_Problem requirements_
Could you repeat the records below exactly, leaving the pictures out?

Excerpts from a dataset:
=== Begin Enclosure ===

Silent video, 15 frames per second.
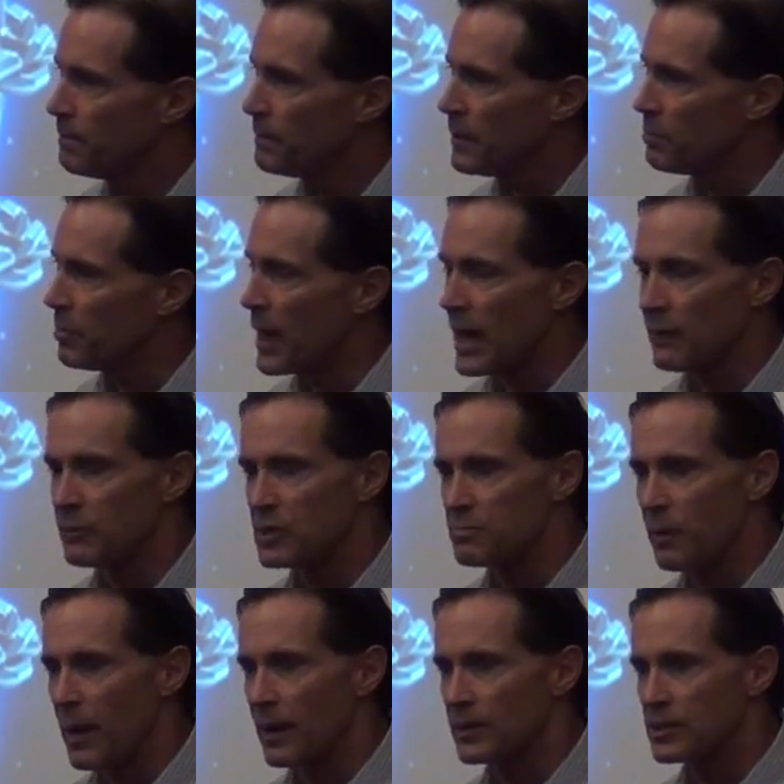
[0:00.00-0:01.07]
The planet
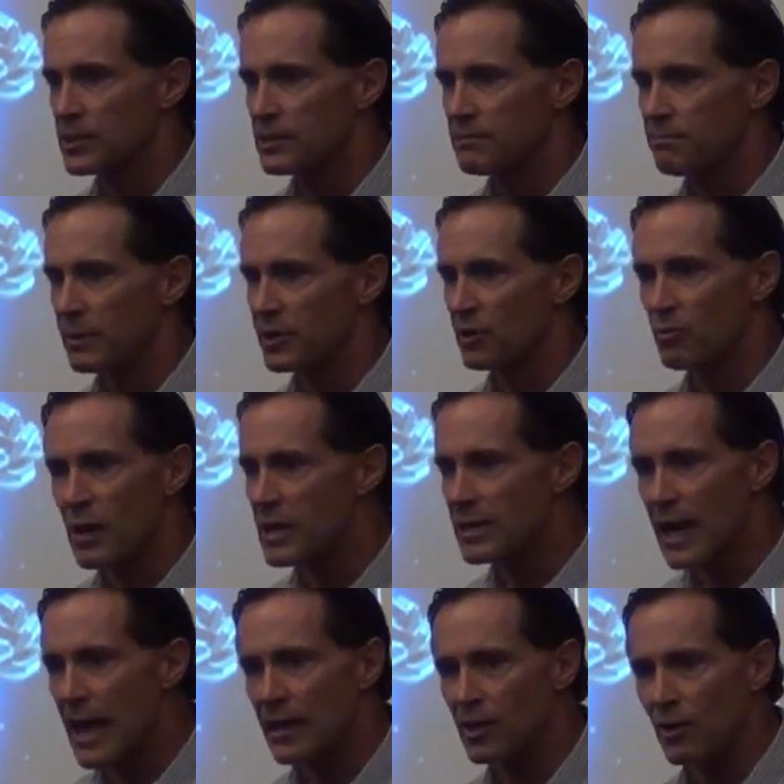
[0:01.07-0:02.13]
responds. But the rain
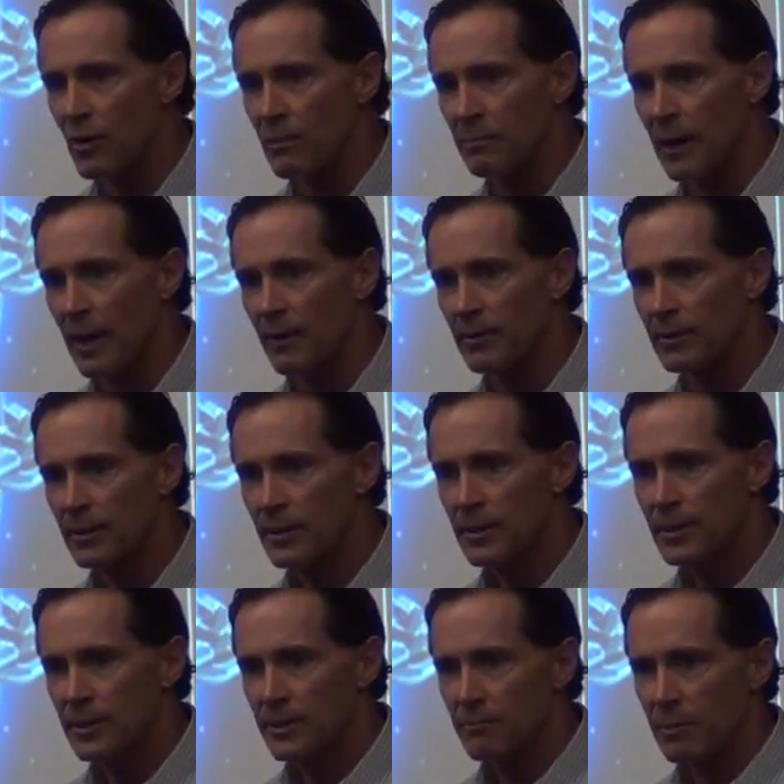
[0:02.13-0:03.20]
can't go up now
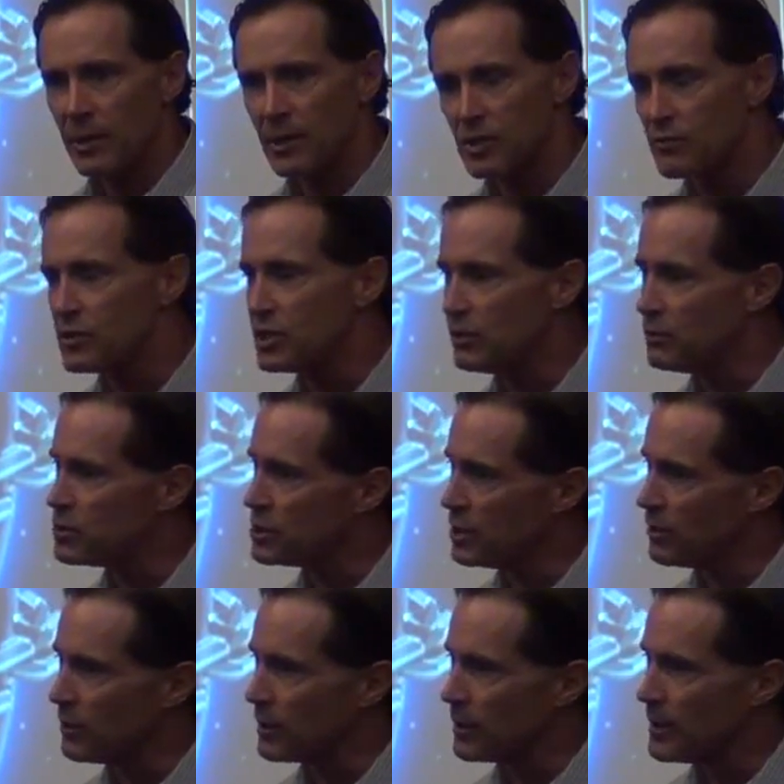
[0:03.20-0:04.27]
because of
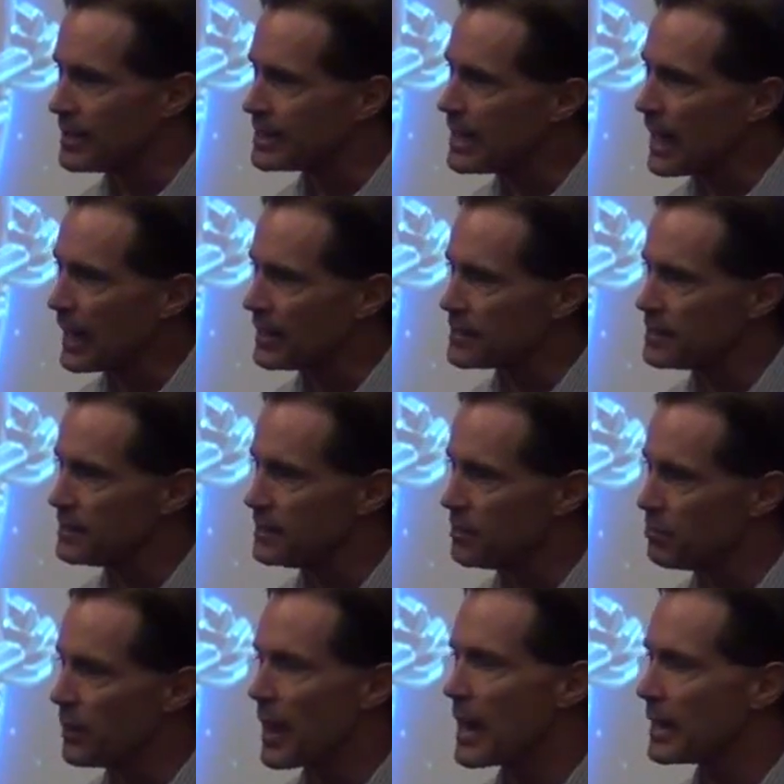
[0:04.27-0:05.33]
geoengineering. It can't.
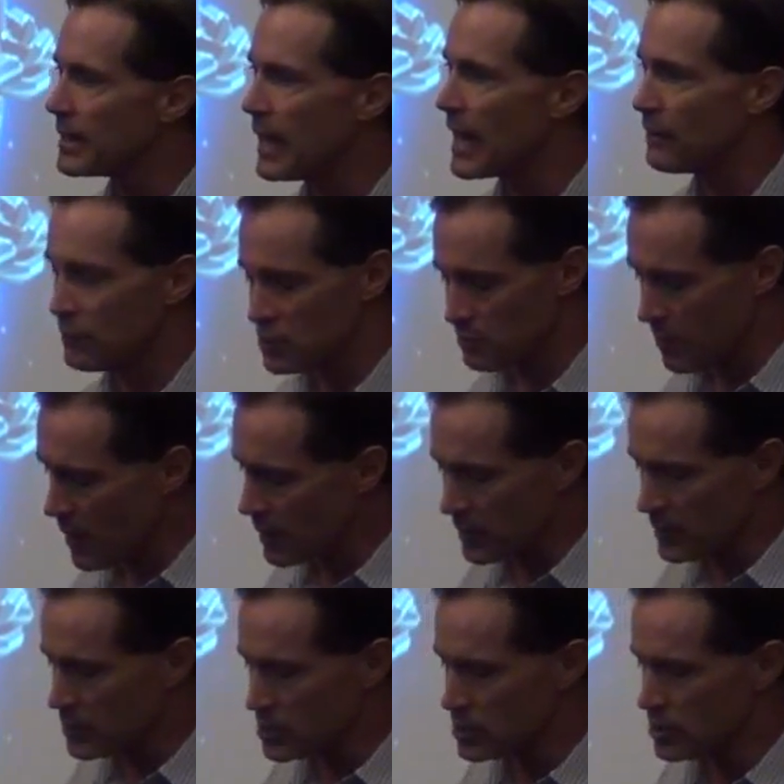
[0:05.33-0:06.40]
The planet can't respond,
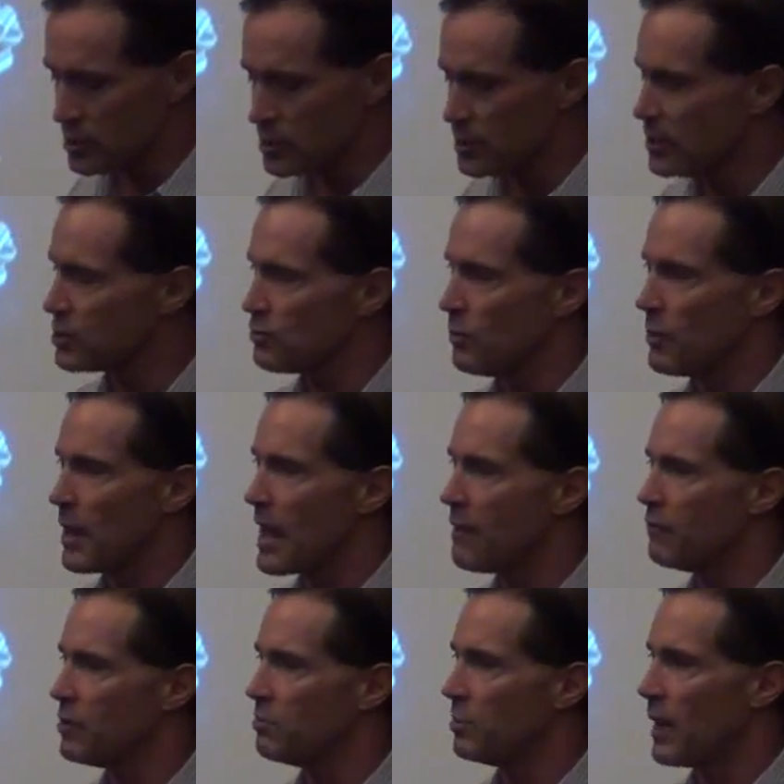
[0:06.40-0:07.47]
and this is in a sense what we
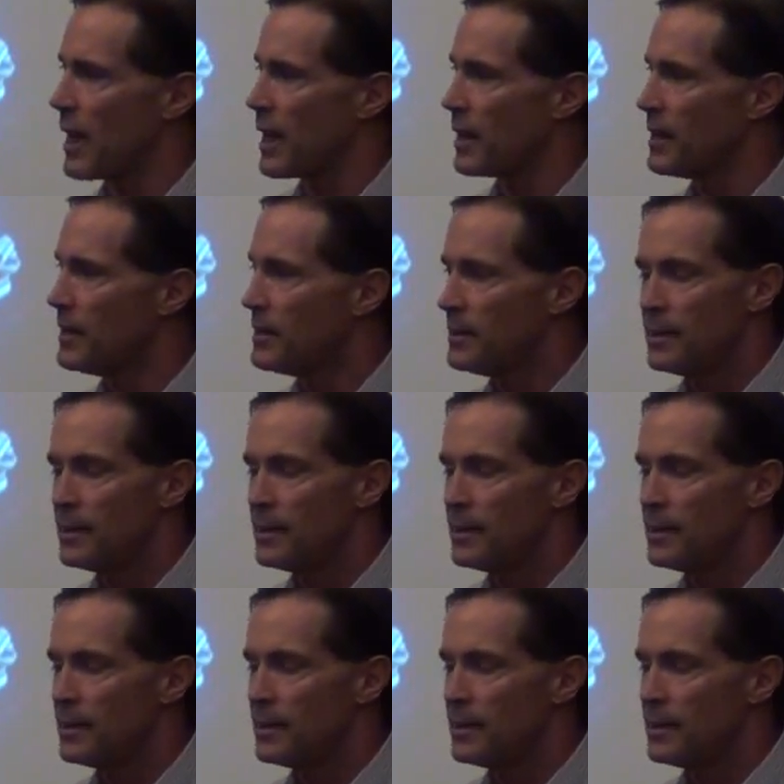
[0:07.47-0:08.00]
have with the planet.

=== End Enclosure ===

_Answer below_
Silent video, 15 frames per second.
[0:00.00-0:01.07]
The planet
[0:01.07-0:02.13]
responds. But the rain
[0:02.13-0:03.20]
can't go up now
[0:03.20-0:04.27]
because of
[0:04.27-0:05.33]
geoengineering. It can't.
[0:05.33-0:06.40]
The planet can't respond,
[0:06.40-0:07.47]
and this is in a sense what we
[0:07.47-0:08.00]
have with the planet.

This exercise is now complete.